* Collected data entries *
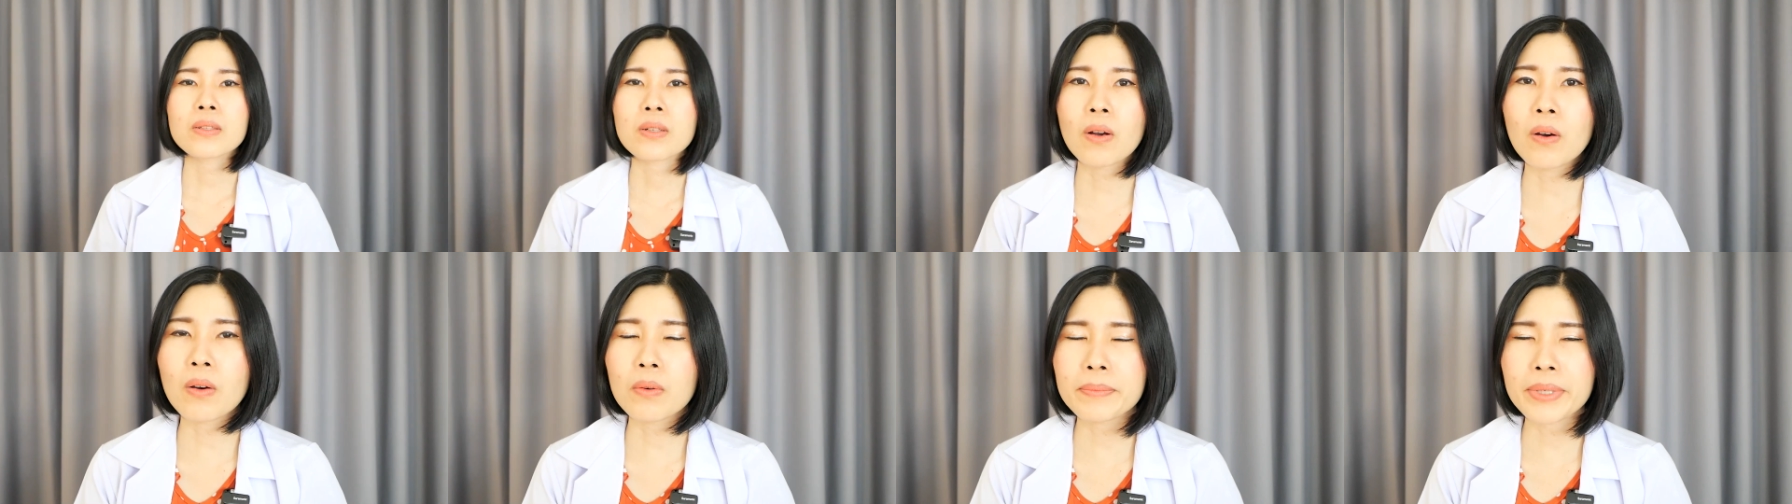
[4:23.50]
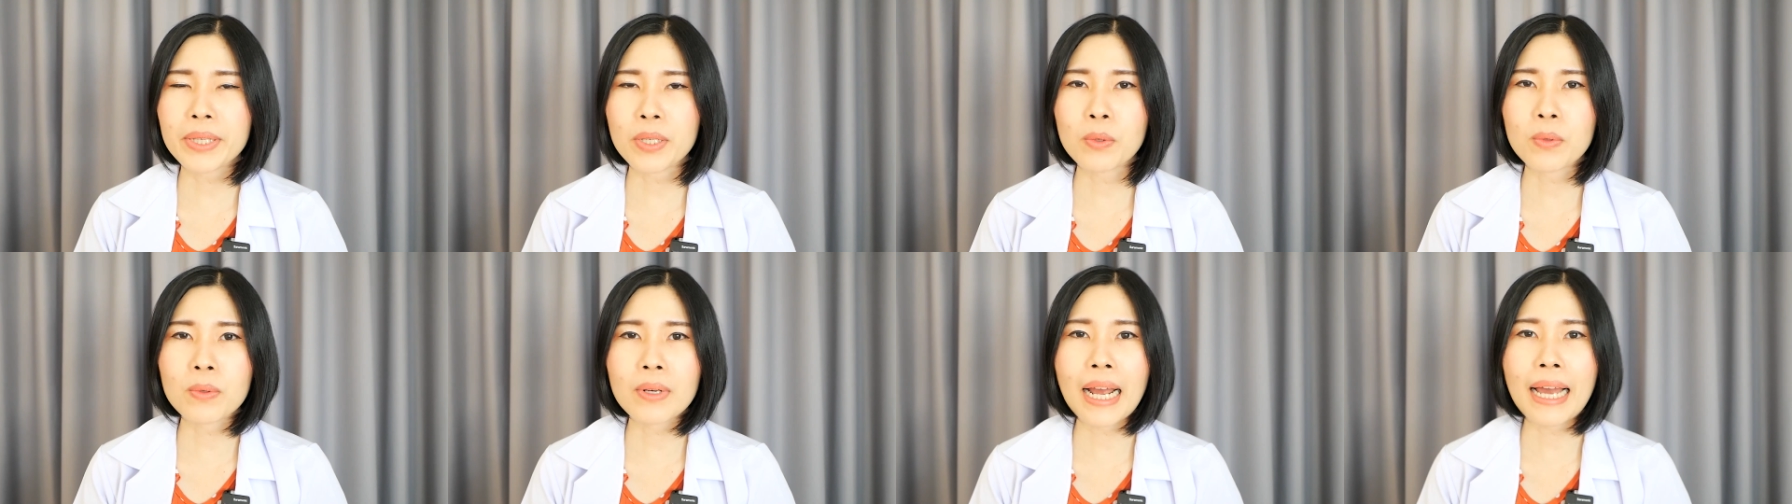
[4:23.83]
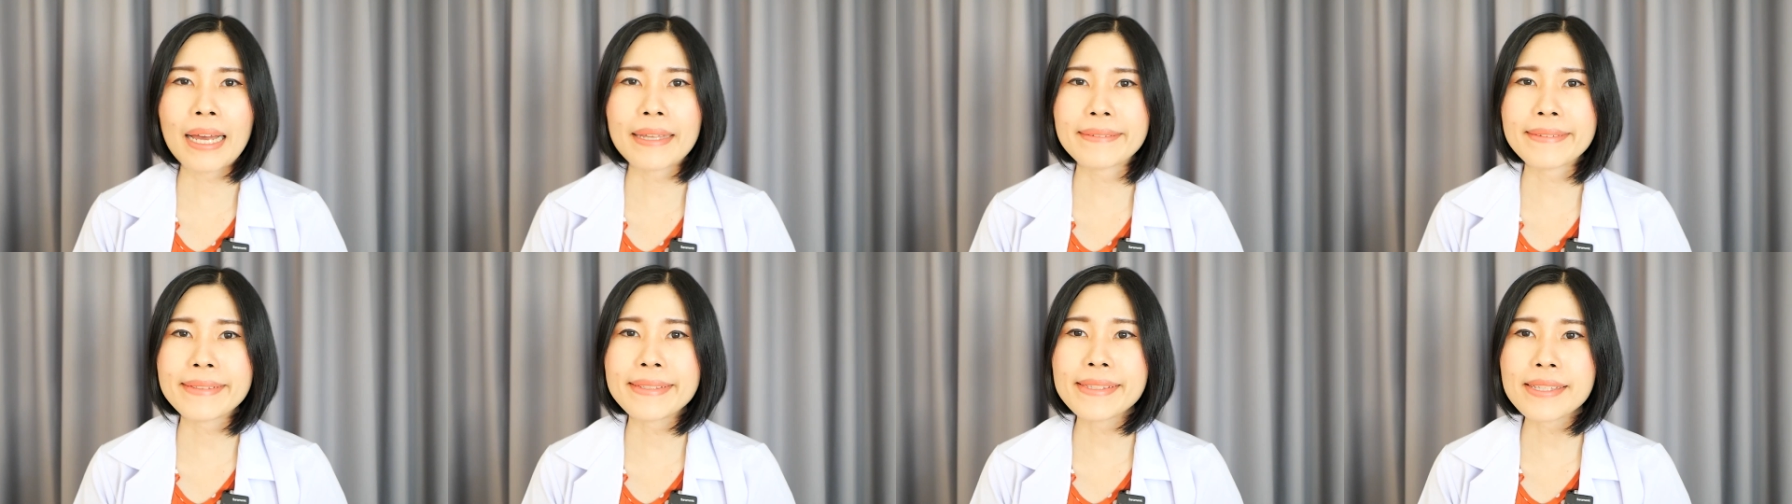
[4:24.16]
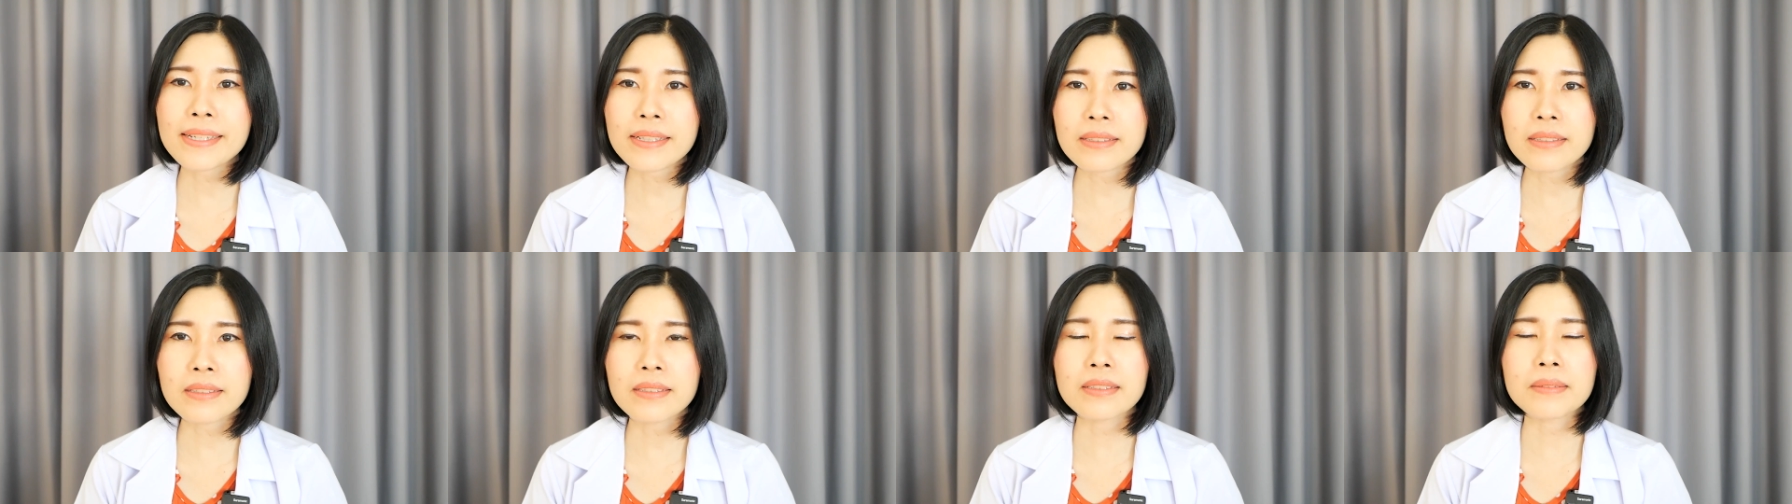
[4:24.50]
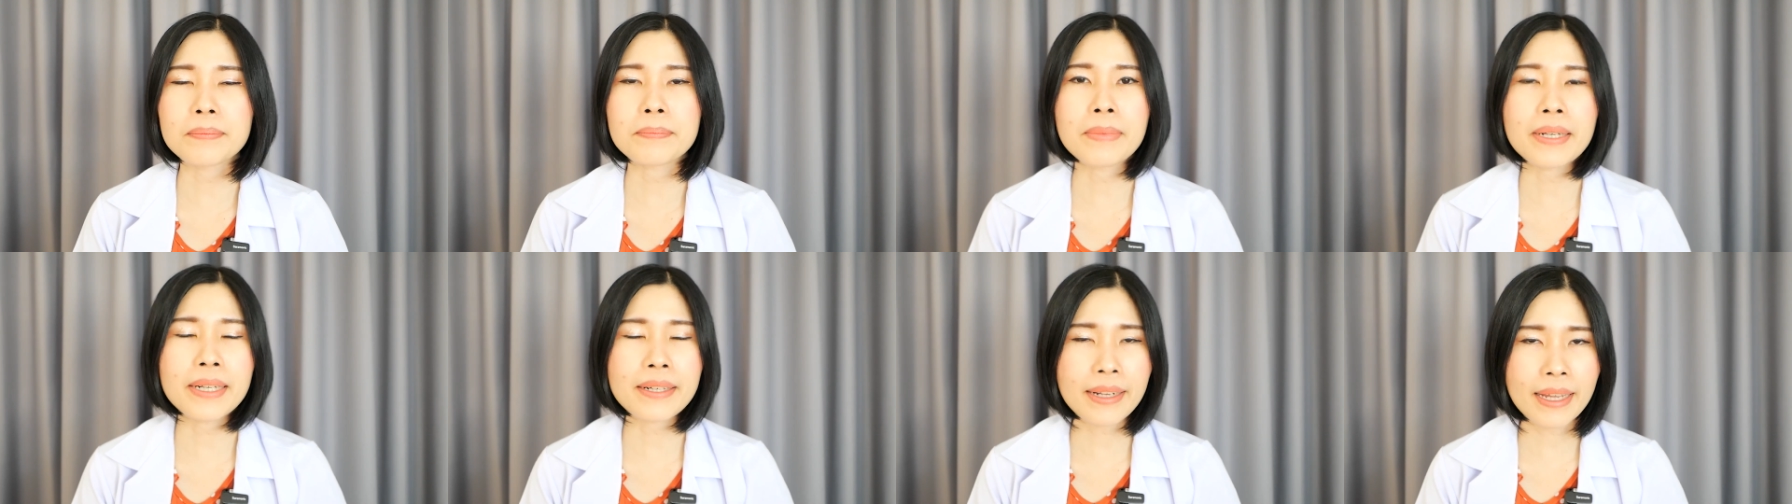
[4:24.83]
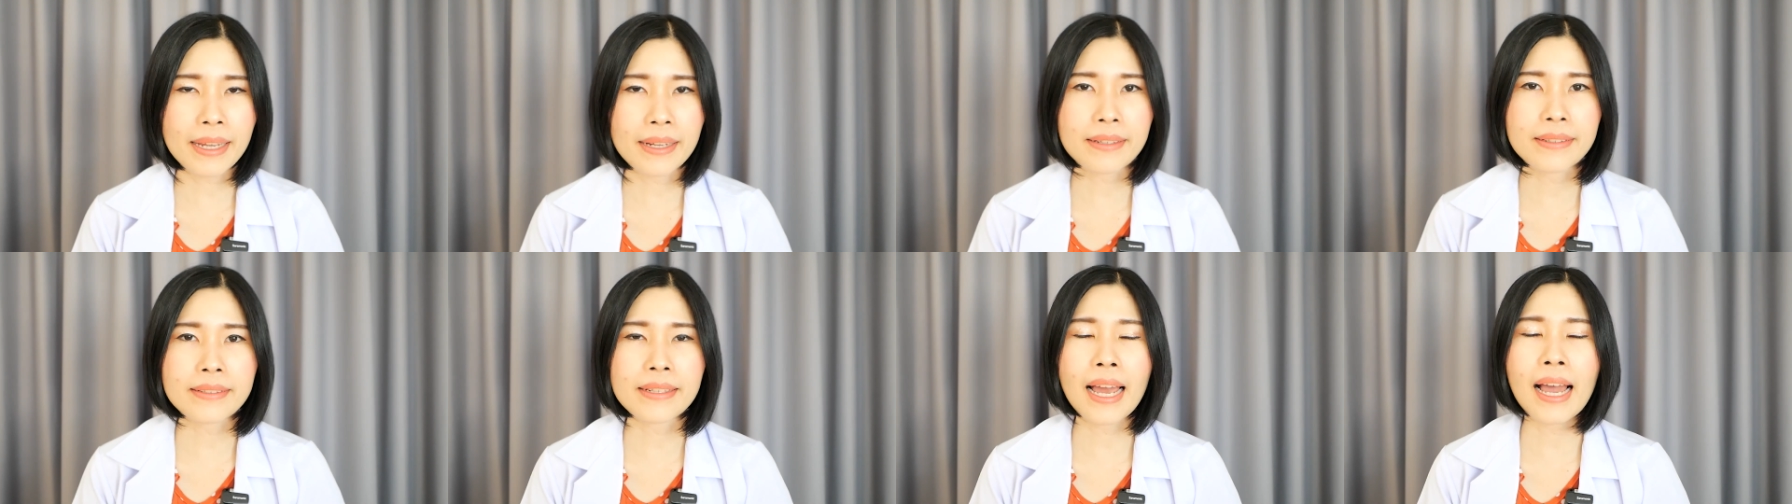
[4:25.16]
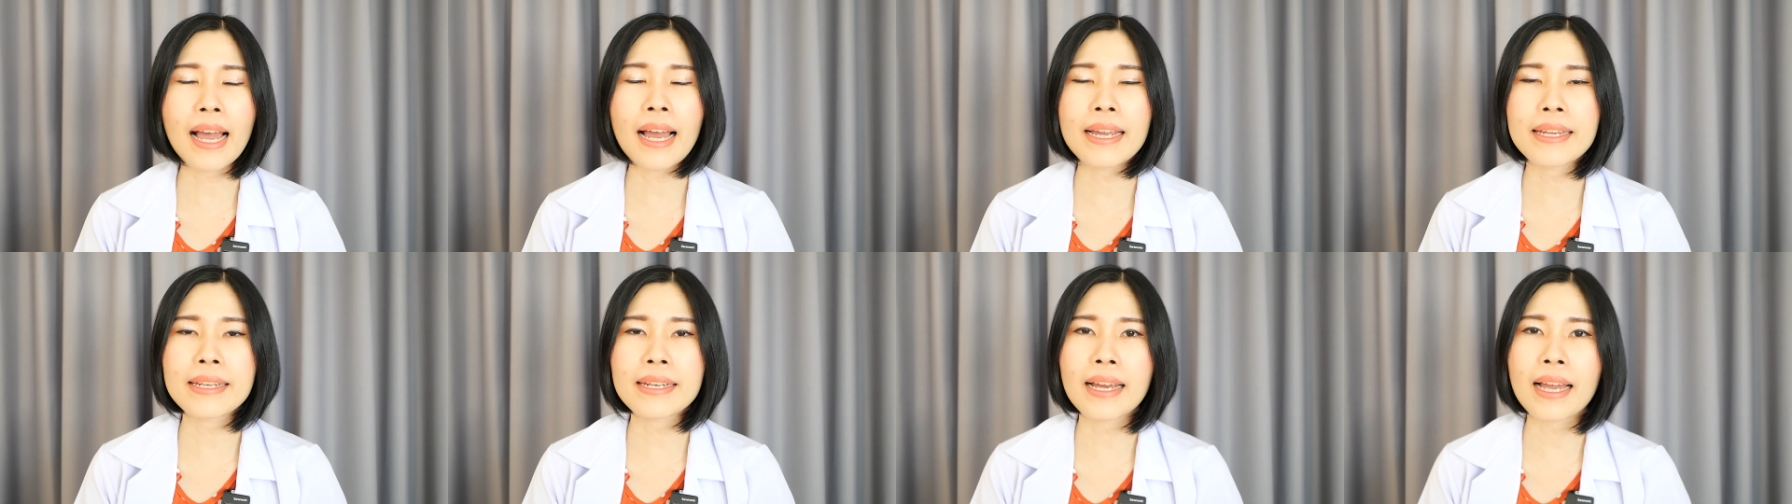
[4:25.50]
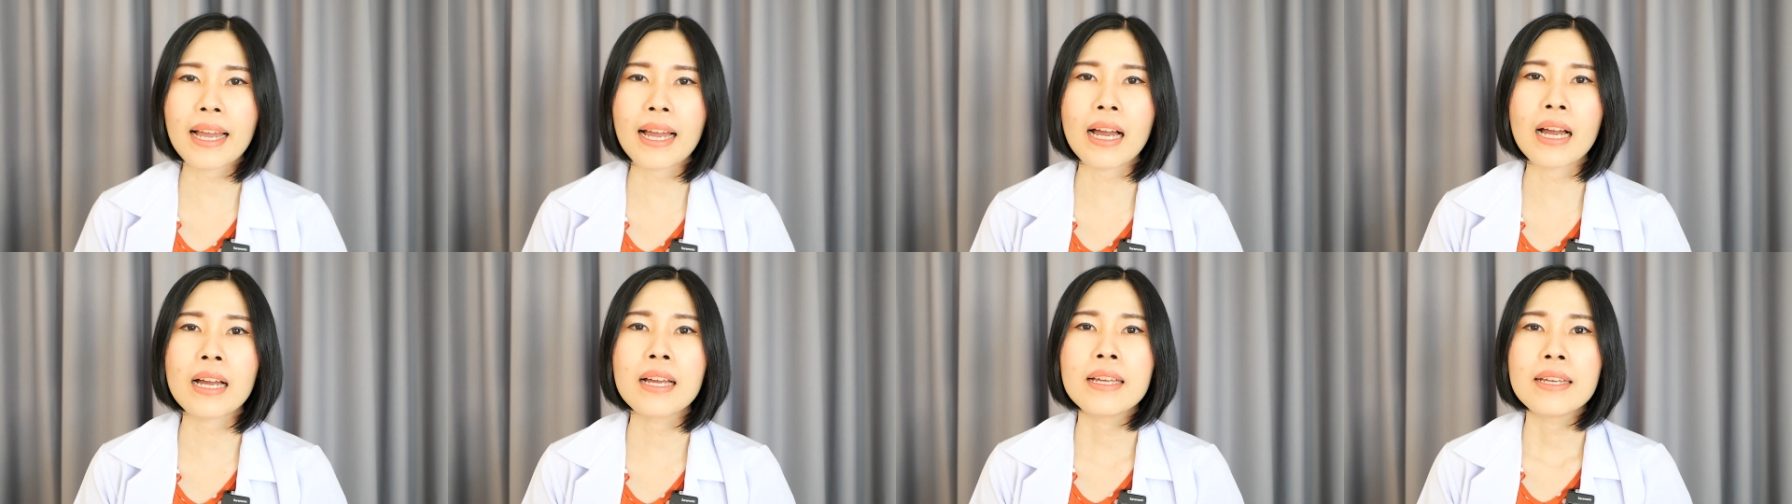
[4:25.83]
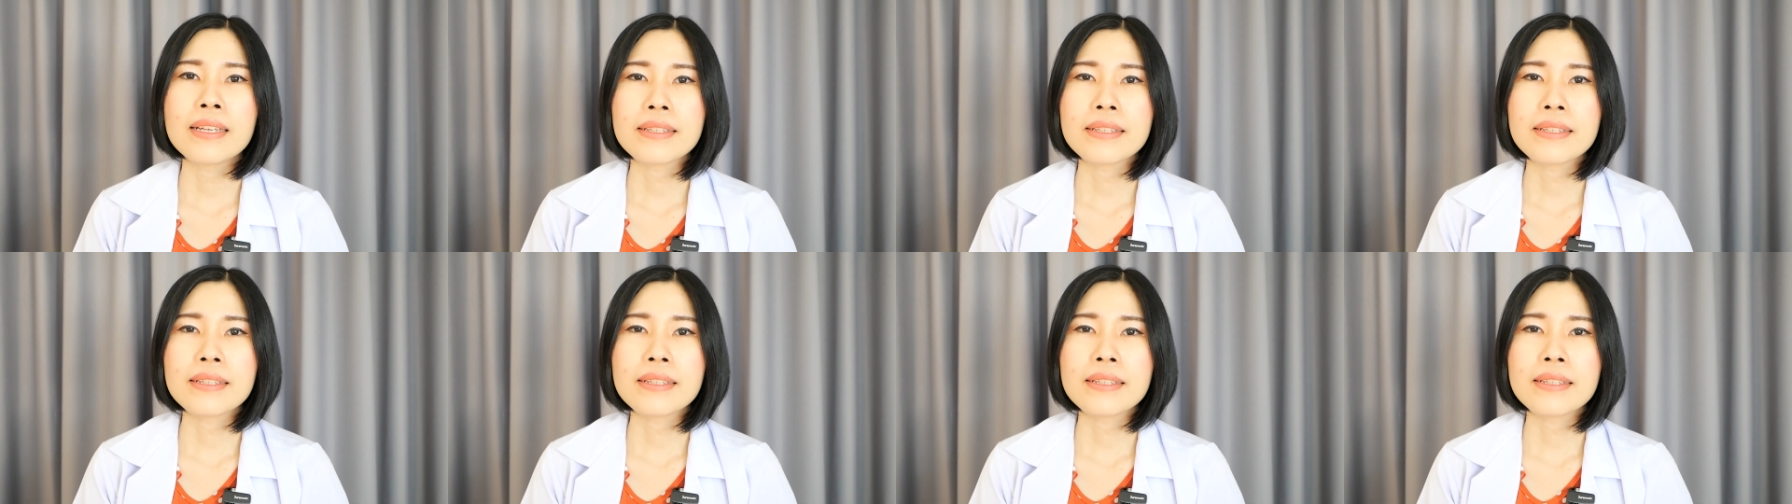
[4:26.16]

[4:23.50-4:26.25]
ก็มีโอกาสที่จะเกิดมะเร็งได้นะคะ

* Exercise aim *
Apart from the pictures, repeat the data above exactly.

* Problem solution *
[4:23.50]
[4:23.83]
[4:24.16]
[4:24.50]
[4:24.83]
[4:25.16]
[4:25.50]
[4:25.83]
[4:26.16]

[4:23.50-4:26.25]
ก็มีโอกาสที่จะเกิดมะเร็งได้นะคะ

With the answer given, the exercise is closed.